:: Your task ::
As the answer, set down the lines below from the one containing "Frames from a" through the one containing "Word for word: increase", exactly and inclusively, and no others.

:: Data for this task ::
===

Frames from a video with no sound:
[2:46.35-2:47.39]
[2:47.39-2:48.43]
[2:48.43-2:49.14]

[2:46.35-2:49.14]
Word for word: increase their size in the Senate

===

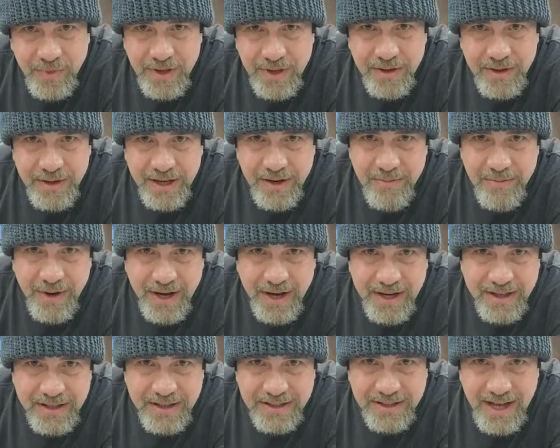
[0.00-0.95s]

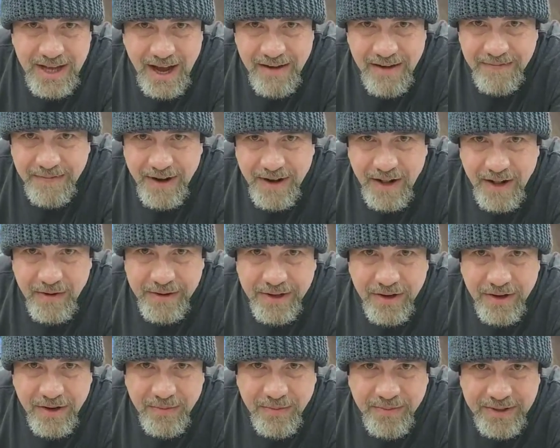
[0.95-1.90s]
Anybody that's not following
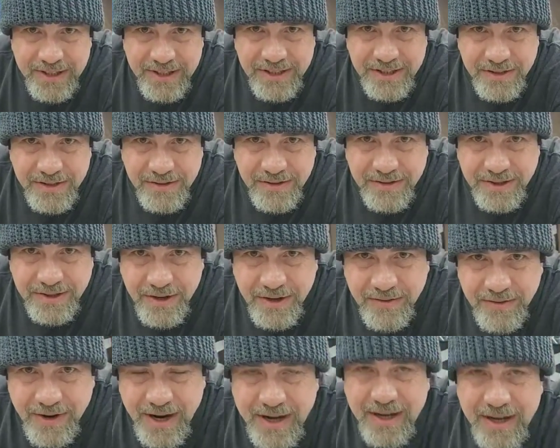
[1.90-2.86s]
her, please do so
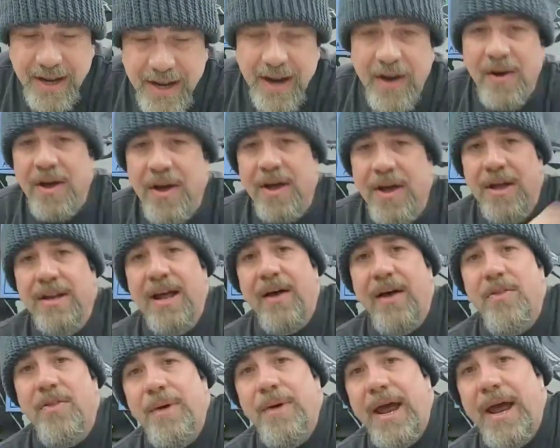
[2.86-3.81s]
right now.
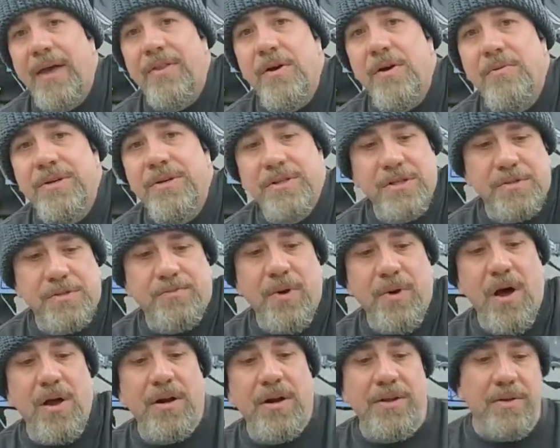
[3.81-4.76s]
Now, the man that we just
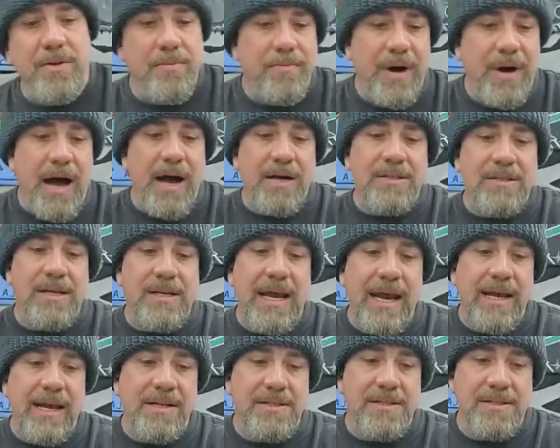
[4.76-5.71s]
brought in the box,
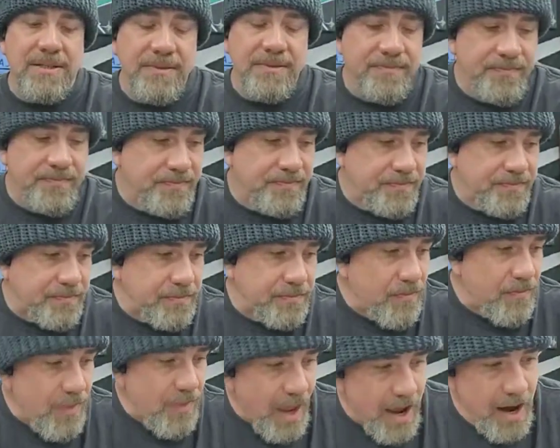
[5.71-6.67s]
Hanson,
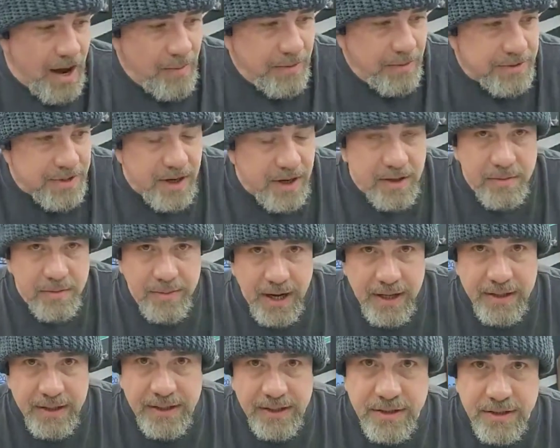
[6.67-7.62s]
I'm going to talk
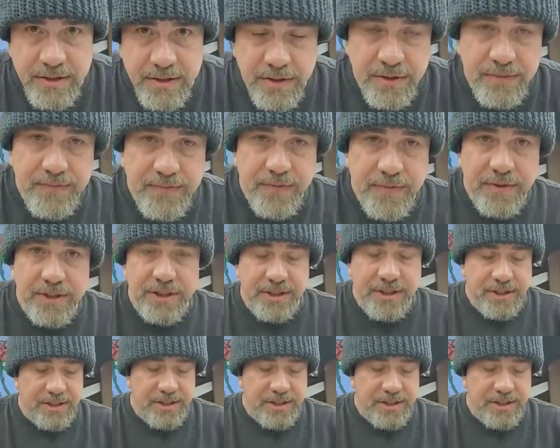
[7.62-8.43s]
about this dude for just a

===

:: Expected answer ::
Frames from a video with no sound:
[2:46.35-2:47.39]
[2:47.39-2:48.43]
[2:48.43-2:49.14]

[2:46.35-2:49.14]
Word for word: increase their size in the Senate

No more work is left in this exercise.